---------- Records for the exercise ----------

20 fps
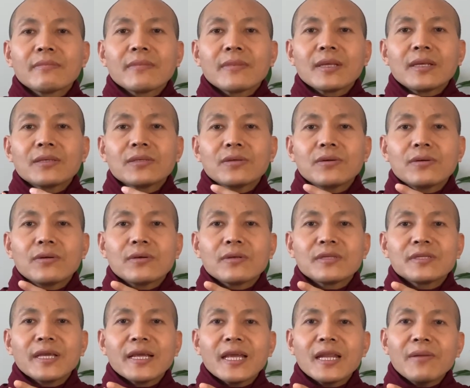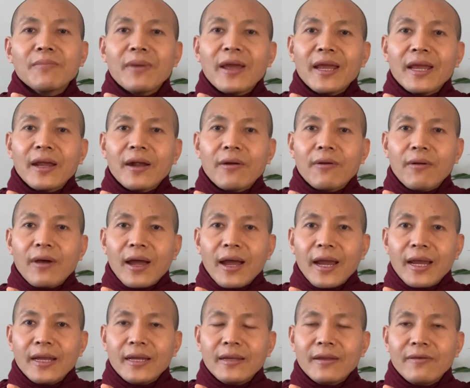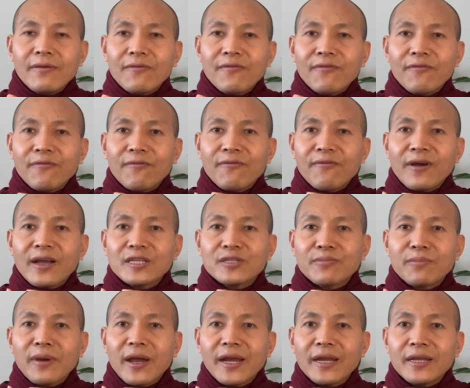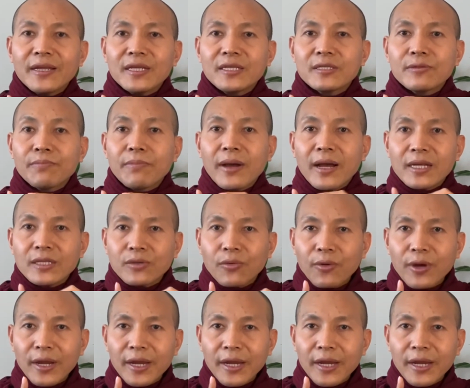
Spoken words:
So second mind arrive, first mind is pass away.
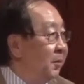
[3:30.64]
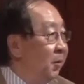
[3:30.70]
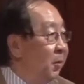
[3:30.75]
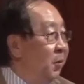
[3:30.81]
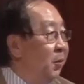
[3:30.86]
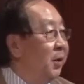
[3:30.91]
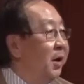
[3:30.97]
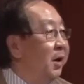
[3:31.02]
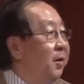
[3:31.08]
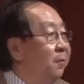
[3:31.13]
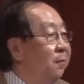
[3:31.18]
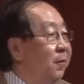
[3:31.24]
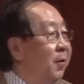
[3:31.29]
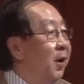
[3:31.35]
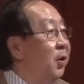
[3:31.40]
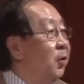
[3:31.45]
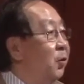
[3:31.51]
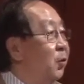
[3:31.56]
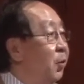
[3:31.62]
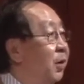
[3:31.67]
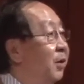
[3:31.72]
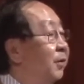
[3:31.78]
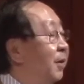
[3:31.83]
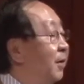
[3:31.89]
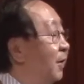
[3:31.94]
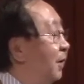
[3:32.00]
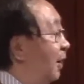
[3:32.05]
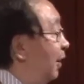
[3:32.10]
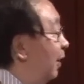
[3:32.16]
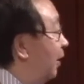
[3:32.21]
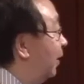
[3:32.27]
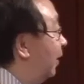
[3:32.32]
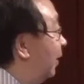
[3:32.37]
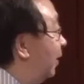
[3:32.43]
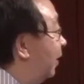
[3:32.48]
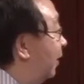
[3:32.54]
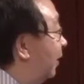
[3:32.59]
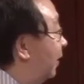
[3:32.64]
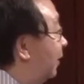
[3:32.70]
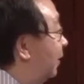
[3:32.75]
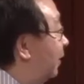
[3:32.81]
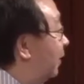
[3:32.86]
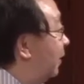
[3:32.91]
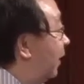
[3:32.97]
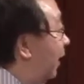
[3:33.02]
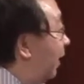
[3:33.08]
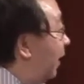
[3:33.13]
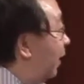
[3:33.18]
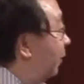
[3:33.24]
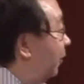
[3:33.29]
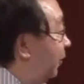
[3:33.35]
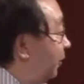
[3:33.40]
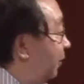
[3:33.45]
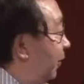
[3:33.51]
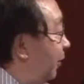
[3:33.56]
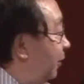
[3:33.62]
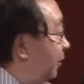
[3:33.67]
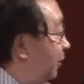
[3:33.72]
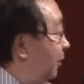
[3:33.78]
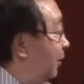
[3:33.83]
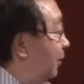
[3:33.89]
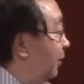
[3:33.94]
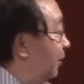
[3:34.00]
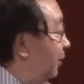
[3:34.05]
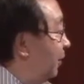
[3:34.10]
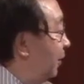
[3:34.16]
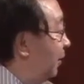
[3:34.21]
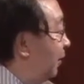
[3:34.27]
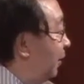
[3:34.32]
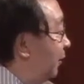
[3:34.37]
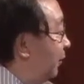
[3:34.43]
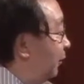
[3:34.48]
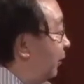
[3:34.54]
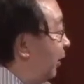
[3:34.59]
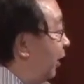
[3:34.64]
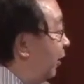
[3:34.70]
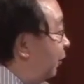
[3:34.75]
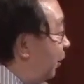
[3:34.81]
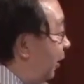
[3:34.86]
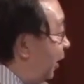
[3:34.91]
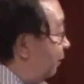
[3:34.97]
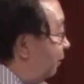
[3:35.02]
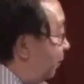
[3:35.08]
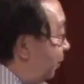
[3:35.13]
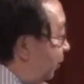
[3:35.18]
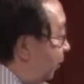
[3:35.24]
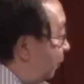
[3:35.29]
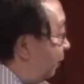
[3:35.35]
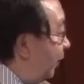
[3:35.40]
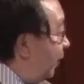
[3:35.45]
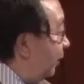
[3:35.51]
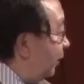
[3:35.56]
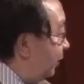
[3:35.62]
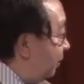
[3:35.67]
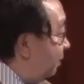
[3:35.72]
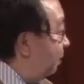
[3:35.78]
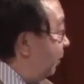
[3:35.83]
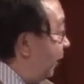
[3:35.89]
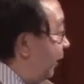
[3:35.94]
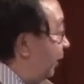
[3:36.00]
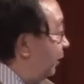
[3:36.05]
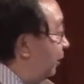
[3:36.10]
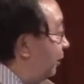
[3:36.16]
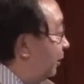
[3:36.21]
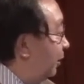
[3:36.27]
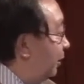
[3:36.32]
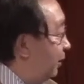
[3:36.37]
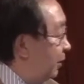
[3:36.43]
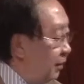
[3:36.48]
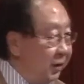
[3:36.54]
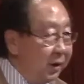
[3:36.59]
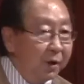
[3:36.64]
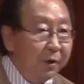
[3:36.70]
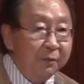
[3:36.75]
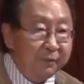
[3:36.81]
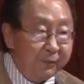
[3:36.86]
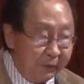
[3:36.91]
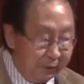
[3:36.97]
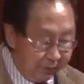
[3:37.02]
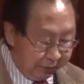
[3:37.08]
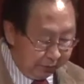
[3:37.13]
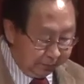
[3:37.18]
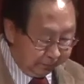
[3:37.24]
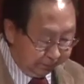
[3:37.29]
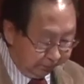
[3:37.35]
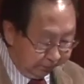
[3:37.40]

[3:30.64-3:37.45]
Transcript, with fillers: Only very recently, that observation started to have profound impact in our field.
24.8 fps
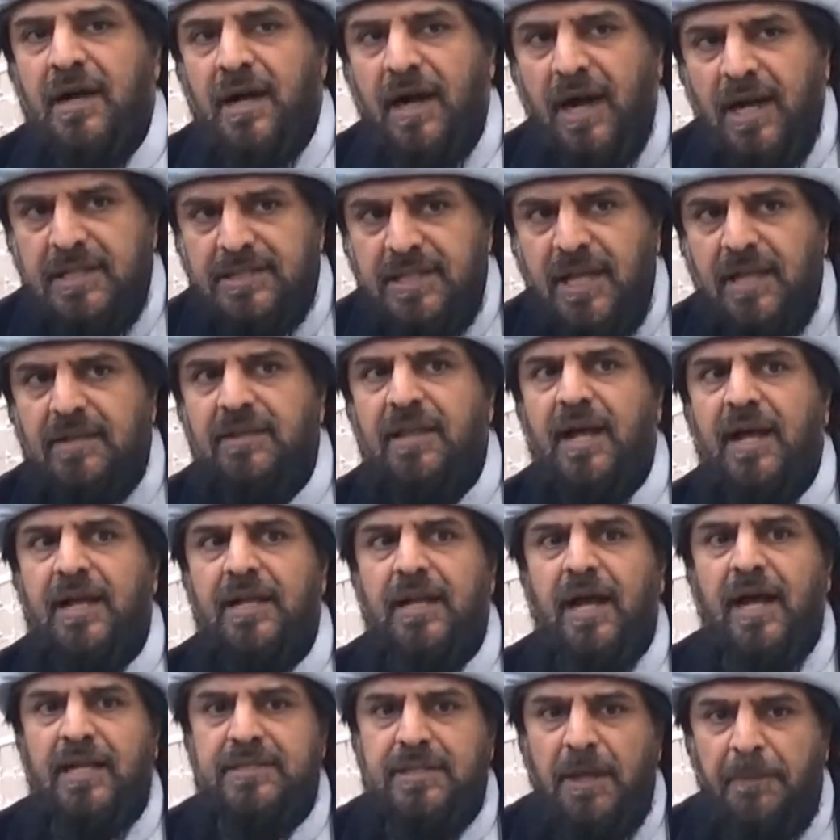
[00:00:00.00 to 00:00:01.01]

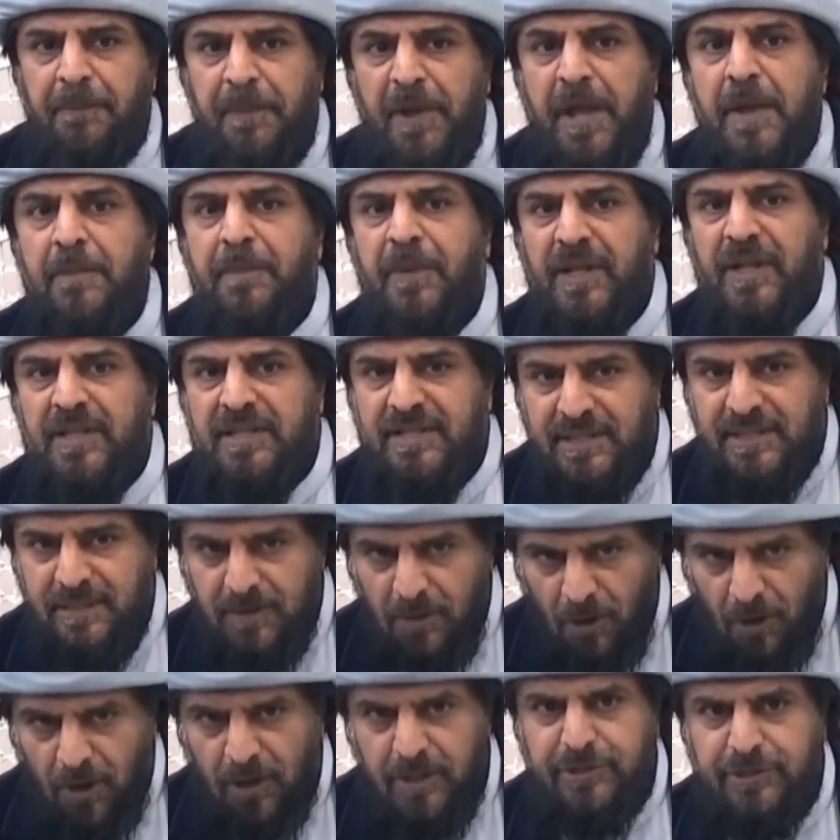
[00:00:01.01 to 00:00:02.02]
other people
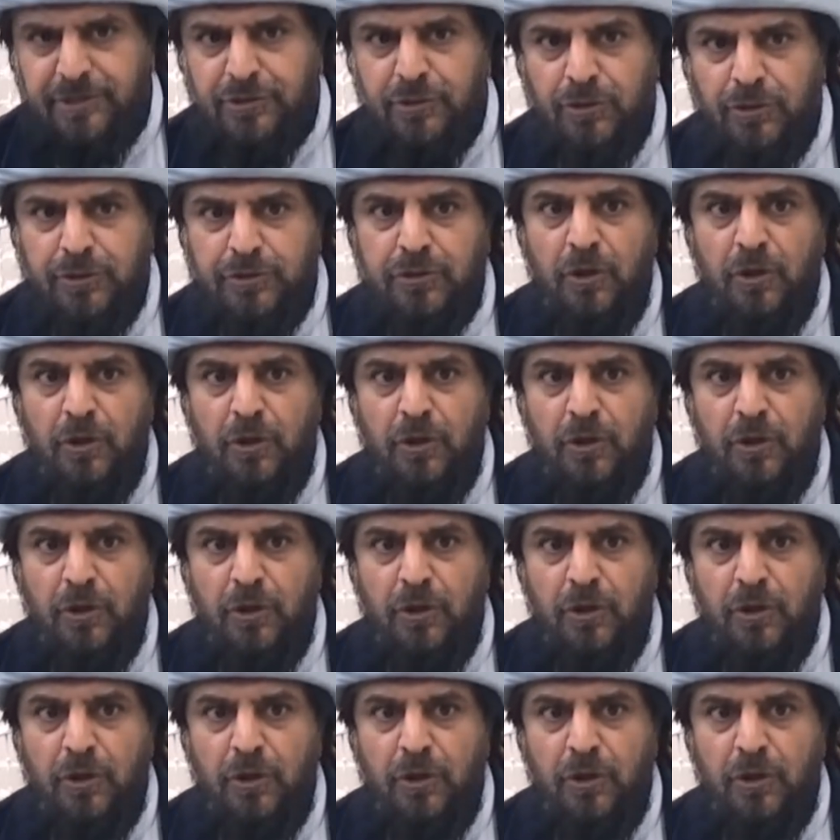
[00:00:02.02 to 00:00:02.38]
also.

----------

Every entry must be retyped exactly, with the pictures removed.

20 fps
Spoken words:
So second mind arrive, first mind is pass away.
[3:30.64]
[3:30.70]
[3:30.75]
[3:30.81]
[3:30.86]
[3:30.91]
[3:30.97]
[3:31.02]
[3:31.08]
[3:31.13]
[3:31.18]
[3:31.24]
[3:31.29]
[3:31.35]
[3:31.40]
[3:31.45]
[3:31.51]
[3:31.56]
[3:31.62]
[3:31.67]
[3:31.72]
[3:31.78]
[3:31.83]
[3:31.89]
[3:31.94]
[3:32.00]
[3:32.05]
[3:32.10]
[3:32.16]
[3:32.21]
[3:32.27]
[3:32.32]
[3:32.37]
[3:32.43]
[3:32.48]
[3:32.54]
[3:32.59]
[3:32.64]
[3:32.70]
[3:32.75]
[3:32.81]
[3:32.86]
[3:32.91]
[3:32.97]
[3:33.02]
[3:33.08]
[3:33.13]
[3:33.18]
[3:33.24]
[3:33.29]
[3:33.35]
[3:33.40]
[3:33.45]
[3:33.51]
[3:33.56]
[3:33.62]
[3:33.67]
[3:33.72]
[3:33.78]
[3:33.83]
[3:33.89]
[3:33.94]
[3:34.00]
[3:34.05]
[3:34.10]
[3:34.16]
[3:34.21]
[3:34.27]
[3:34.32]
[3:34.37]
[3:34.43]
[3:34.48]
[3:34.54]
[3:34.59]
[3:34.64]
[3:34.70]
[3:34.75]
[3:34.81]
[3:34.86]
[3:34.91]
[3:34.97]
[3:35.02]
[3:35.08]
[3:35.13]
[3:35.18]
[3:35.24]
[3:35.29]
[3:35.35]
[3:35.40]
[3:35.45]
[3:35.51]
[3:35.56]
[3:35.62]
[3:35.67]
[3:35.72]
[3:35.78]
[3:35.83]
[3:35.89]
[3:35.94]
[3:36.00]
[3:36.05]
[3:36.10]
[3:36.16]
[3:36.21]
[3:36.27]
[3:36.32]
[3:36.37]
[3:36.43]
[3:36.48]
[3:36.54]
[3:36.59]
[3:36.64]
[3:36.70]
[3:36.75]
[3:36.81]
[3:36.86]
[3:36.91]
[3:36.97]
[3:37.02]
[3:37.08]
[3:37.13]
[3:37.18]
[3:37.24]
[3:37.29]
[3:37.35]
[3:37.40]

[3:30.64-3:37.45]
Transcript, with fillers: Only very recently, that observation started to have profound impact in our field.
24.8 fps
[00:00:00.00 to 00:00:01.01]

[00:00:01.01 to 00:00:02.02]
other people
[00:00:02.02 to 00:00:02.38]
also.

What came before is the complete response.